Exercise inputs Start Marker

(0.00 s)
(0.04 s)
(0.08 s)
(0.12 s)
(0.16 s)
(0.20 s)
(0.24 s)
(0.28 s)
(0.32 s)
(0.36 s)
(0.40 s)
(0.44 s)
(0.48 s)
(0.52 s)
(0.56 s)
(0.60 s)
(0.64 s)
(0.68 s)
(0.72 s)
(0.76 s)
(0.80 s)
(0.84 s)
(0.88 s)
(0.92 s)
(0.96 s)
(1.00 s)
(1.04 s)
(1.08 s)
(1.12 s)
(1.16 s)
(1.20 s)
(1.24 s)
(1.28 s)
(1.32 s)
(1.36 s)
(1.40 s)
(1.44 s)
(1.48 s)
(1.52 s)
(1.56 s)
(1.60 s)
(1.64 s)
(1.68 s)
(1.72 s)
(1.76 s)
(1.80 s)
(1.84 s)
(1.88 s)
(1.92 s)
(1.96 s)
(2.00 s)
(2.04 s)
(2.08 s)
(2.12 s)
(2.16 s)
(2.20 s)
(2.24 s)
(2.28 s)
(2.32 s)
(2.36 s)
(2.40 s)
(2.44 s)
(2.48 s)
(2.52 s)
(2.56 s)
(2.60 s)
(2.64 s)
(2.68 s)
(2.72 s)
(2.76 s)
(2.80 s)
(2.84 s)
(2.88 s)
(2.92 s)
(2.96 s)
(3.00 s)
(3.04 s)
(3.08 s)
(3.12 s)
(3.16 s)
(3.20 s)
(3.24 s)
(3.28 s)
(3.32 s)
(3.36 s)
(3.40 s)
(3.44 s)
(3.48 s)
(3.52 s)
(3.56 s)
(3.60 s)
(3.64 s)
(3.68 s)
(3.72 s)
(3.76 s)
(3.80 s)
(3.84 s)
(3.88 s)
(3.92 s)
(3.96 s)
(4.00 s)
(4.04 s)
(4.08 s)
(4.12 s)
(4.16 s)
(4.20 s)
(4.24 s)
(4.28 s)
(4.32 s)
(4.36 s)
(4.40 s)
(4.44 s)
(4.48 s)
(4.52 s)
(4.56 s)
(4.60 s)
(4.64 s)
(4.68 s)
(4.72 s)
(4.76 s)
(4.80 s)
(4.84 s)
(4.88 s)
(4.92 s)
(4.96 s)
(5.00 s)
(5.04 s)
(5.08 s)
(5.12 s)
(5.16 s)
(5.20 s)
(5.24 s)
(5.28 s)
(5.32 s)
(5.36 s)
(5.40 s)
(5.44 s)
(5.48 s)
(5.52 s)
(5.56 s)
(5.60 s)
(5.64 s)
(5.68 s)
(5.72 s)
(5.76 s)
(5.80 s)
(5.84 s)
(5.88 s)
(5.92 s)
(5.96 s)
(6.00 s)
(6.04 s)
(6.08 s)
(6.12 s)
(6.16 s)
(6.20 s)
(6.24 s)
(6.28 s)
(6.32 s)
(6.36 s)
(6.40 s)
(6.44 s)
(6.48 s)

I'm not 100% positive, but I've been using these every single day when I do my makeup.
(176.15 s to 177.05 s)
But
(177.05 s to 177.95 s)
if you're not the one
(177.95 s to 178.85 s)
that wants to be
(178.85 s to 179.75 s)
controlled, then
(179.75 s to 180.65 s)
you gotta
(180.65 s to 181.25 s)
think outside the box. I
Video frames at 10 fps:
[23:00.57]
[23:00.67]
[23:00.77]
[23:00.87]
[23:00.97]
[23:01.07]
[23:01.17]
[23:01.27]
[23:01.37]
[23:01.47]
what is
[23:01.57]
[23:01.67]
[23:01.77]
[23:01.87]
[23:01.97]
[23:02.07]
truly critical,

Exercise inputs End Marker

# Instructions for the task:
Transcribe all entries word for word.

# Answer to this task:
(0.00 s)
(0.04 s)
(0.08 s)
(0.12 s)
(0.16 s)
(0.20 s)
(0.24 s)
(0.28 s)
(0.32 s)
(0.36 s)
(0.40 s)
(0.44 s)
(0.48 s)
(0.52 s)
(0.56 s)
(0.60 s)
(0.64 s)
(0.68 s)
(0.72 s)
(0.76 s)
(0.80 s)
(0.84 s)
(0.88 s)
(0.92 s)
(0.96 s)
(1.00 s)
(1.04 s)
(1.08 s)
(1.12 s)
(1.16 s)
(1.20 s)
(1.24 s)
(1.28 s)
(1.32 s)
(1.36 s)
(1.40 s)
(1.44 s)
(1.48 s)
(1.52 s)
(1.56 s)
(1.60 s)
(1.64 s)
(1.68 s)
(1.72 s)
(1.76 s)
(1.80 s)
(1.84 s)
(1.88 s)
(1.92 s)
(1.96 s)
(2.00 s)
(2.04 s)
(2.08 s)
(2.12 s)
(2.16 s)
(2.20 s)
(2.24 s)
(2.28 s)
(2.32 s)
(2.36 s)
(2.40 s)
(2.44 s)
(2.48 s)
(2.52 s)
(2.56 s)
(2.60 s)
(2.64 s)
(2.68 s)
(2.72 s)
(2.76 s)
(2.80 s)
(2.84 s)
(2.88 s)
(2.92 s)
(2.96 s)
(3.00 s)
(3.04 s)
(3.08 s)
(3.12 s)
(3.16 s)
(3.20 s)
(3.24 s)
(3.28 s)
(3.32 s)
(3.36 s)
(3.40 s)
(3.44 s)
(3.48 s)
(3.52 s)
(3.56 s)
(3.60 s)
(3.64 s)
(3.68 s)
(3.72 s)
(3.76 s)
(3.80 s)
(3.84 s)
(3.88 s)
(3.92 s)
(3.96 s)
(4.00 s)
(4.04 s)
(4.08 s)
(4.12 s)
(4.16 s)
(4.20 s)
(4.24 s)
(4.28 s)
(4.32 s)
(4.36 s)
(4.40 s)
(4.44 s)
(4.48 s)
(4.52 s)
(4.56 s)
(4.60 s)
(4.64 s)
(4.68 s)
(4.72 s)
(4.76 s)
(4.80 s)
(4.84 s)
(4.88 s)
(4.92 s)
(4.96 s)
(5.00 s)
(5.04 s)
(5.08 s)
(5.12 s)
(5.16 s)
(5.20 s)
(5.24 s)
(5.28 s)
(5.32 s)
(5.36 s)
(5.40 s)
(5.44 s)
(5.48 s)
(5.52 s)
(5.56 s)
(5.60 s)
(5.64 s)
(5.68 s)
(5.72 s)
(5.76 s)
(5.80 s)
(5.84 s)
(5.88 s)
(5.92 s)
(5.96 s)
(6.00 s)
(6.04 s)
(6.08 s)
(6.12 s)
(6.16 s)
(6.20 s)
(6.24 s)
(6.28 s)
(6.32 s)
(6.36 s)
(6.40 s)
(6.44 s)
(6.48 s)

I'm not 100% positive, but I've been using these every single day when I do my makeup.
(176.15 s to 177.05 s)
But
(177.05 s to 177.95 s)
if you're not the one
(177.95 s to 178.85 s)
that wants to be
(178.85 s to 179.75 s)
controlled, then
(179.75 s to 180.65 s)
you gotta
(180.65 s to 181.25 s)
think outside the box. I
Video frames at 10 fps:
[23:00.57]
[23:00.67]
[23:00.77]
[23:00.87]
[23:00.97]
[23:01.07]
[23:01.17]
[23:01.27]
[23:01.37]
[23:01.47]
what is
[23:01.57]
[23:01.67]
[23:01.77]
[23:01.87]
[23:01.97]
[23:02.07]
truly critical,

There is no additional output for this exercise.